Referring to fig. 1 to 3, the present utility model provides a rail guided vehicle for high-speed transporting a spool, which is characterized by comprising a walking frame 1, a frame 2, a lifting mechanism 3, a telescopic fork 4, a gripper 5 and a control device, wherein the walking frame 1, the frame 2, the lifting mechanism 3, the telescopic fork 4 and the gripper 5 are all electrically connected with the control device, and the control device controls the movement of the walking frame 1, the lifting mechanism 3, the telescopic fork 4 and the gripper 5;

the walking frame 1 comprises a walking frame main body 11 and two walking underframes 12, the two walking underframes 12 are symmetrically and fixedly arranged at two ends of the walking frame main body 11, I-shaped wheel buffer areas 13 are respectively arranged at two ends of the upper surface of the walking frame main body 11, two I-shaped wheels can be stored at the same time, feeding and discharging of the I-shaped wheels can be carried out at the same time, the production efficiency is improved, walking wheels 14 and a walking frame driving assembly 15 are respectively arranged at the two walking underframes 12, and the walking frame driving assembly 15 drives the walking frame 1 to horizontally move along a track;

the frame 2 comprises two upright posts 21, a cross beam 22, two chains A23 and a chain driving assembly 24, wherein the two upright posts 21 are fixedly arranged on the walking frame 1, two ends of the cross beam 22 are respectively and fixedly arranged at the top ends of the two upright posts 21, the chain driving assembly 24 is arranged at the top of the cross beam 22, chain wheels 25 are respectively arranged at two ends of an output shaft of the chain driving assembly 24, the two chain wheels 25 are respectively connected with two ends of the top of the cross beam 22 through supports, the two chains A23 are respectively arranged on the two upright posts 21, and the two chains A23 are respectively meshed with the corresponding chain wheels 25;

the lifting mechanism 3 is arranged between the two upright posts 21, the end parts of the two chains A23 are connected with the lifting mechanism 3, and the chain A is driven by the chain driving assembly 24 to drive the lifting mechanism 3 to move up and down;

the telescopic fork 4 is fixedly arranged below the lifting mechanism 3, the gripper 5 is fixedly arranged at the bottom of the telescopic fork 4, and the telescopic fork 4 stretches out and draws back to drive the gripper 5 to stretch out and draw back synchronously.

Specifically, as shown in fig. 4, the lifting mechanism 3 includes a cage top frame 31, two lifting cages 32 and a revolving assembly, the revolving assembly is disposed on the cage top frame 31, the two lifting cages 32 are disposed at two ends of the cage top frame 31, chain connectors are disposed on upper portions of the two lifting cages 32, chain connectors are disposed on lower portions of the two lifting cages 32, and ends of the two chains a23 are connected with the chain connectors.

Preferably, the lifting mechanism 3 further comprises a lifting mechanism sensor a33 installed above the lifting structure 3 at the upper part of the upright 21 and a lifting mechanism sensor B34 installed below the lifting structure 3 at the lower part of the upright 21, wherein the lifting mechanism sensor a33 is used for detecting whether the lifting mechanism 3 is lifted in place, and the lifting mechanism sensor B34 is used for detecting whether the lifting mechanism 3 is lowered in place.

Preferably, the rotary assembly comprises a rotary driving assembly 35 arranged in the middle of the cage top frame 31, a rotary lifting appliance 36 positioned below the rotary driving assembly 35 and matched with the rotary driving assembly 35 in a gear mode, and a rotary sensor 37 arranged on the cage top frame 31, wherein the rotary sensor 37 is used for detecting whether the telescopic fork 4 rotates in place, and the rotary driving assembly 35 drives the rotary lifting appliance 36 to drive the telescopic fork 4 to rotate.

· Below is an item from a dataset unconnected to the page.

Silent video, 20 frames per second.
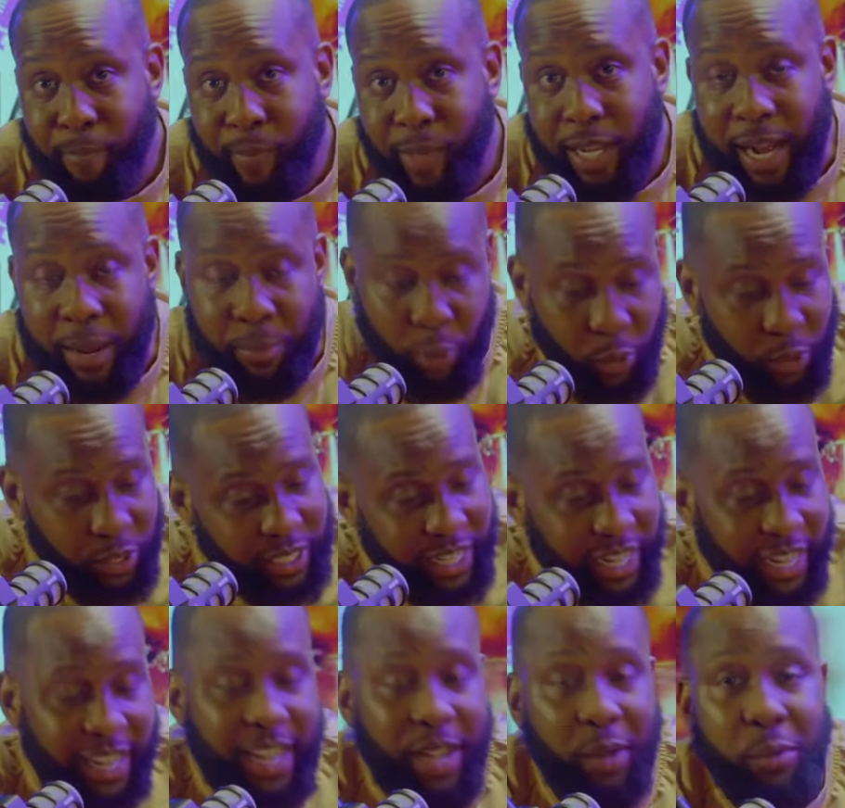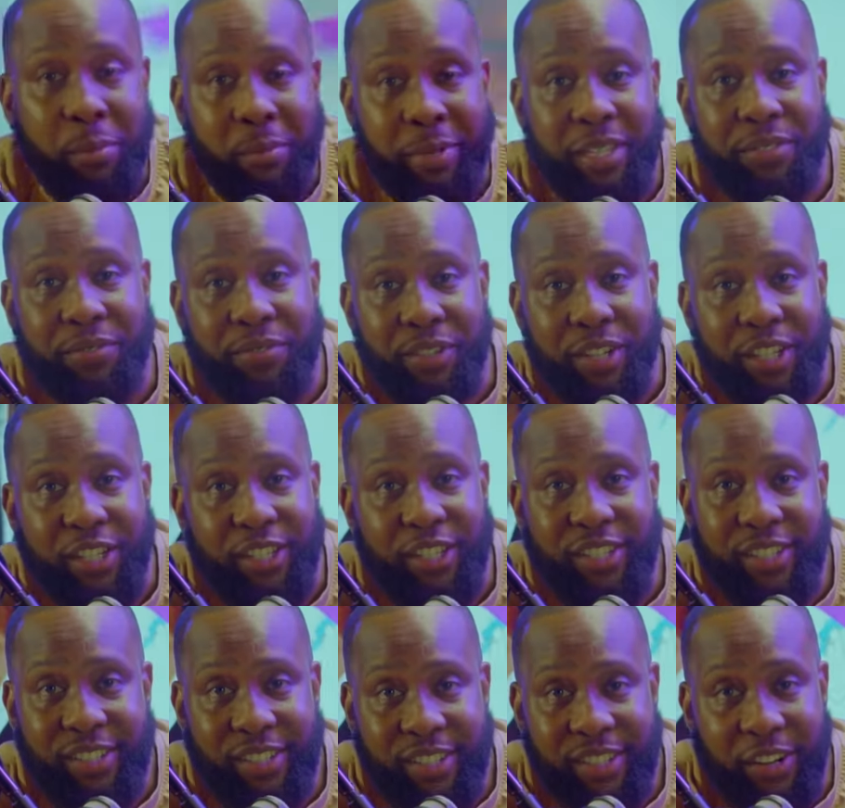I'm always like, hey, women
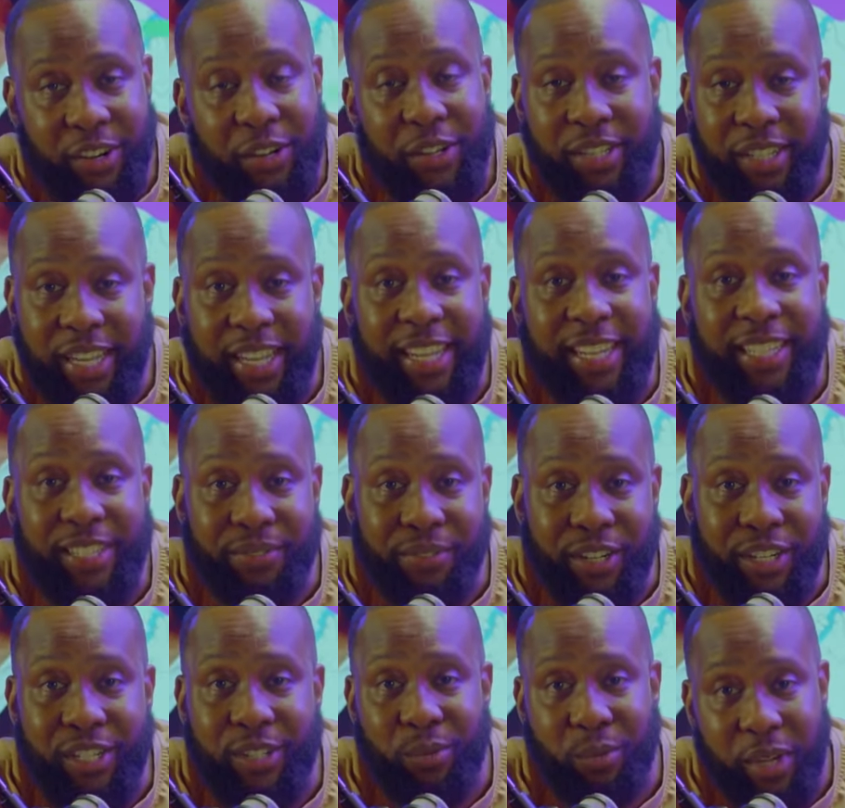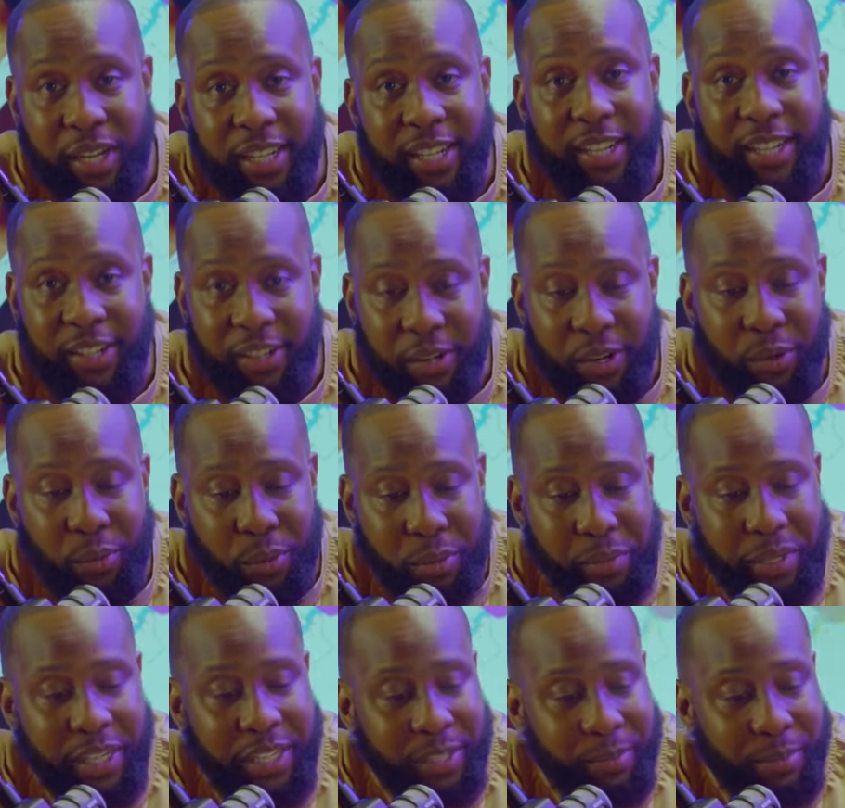first, girl, ladies first, when a, a, woman is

Preferably, a plurality of groups of leaning wheels 38 are arranged on the sides, close to the upright posts 21, of the lifting cargo cages 32, leaning wheel guide grooves are arranged on the opposite sides of the two upright posts 21, and the leaning wheels 38 are movably clamped in the leaning wheel guide grooves and used for guiding the lifting cargo cages 32 to move up and down.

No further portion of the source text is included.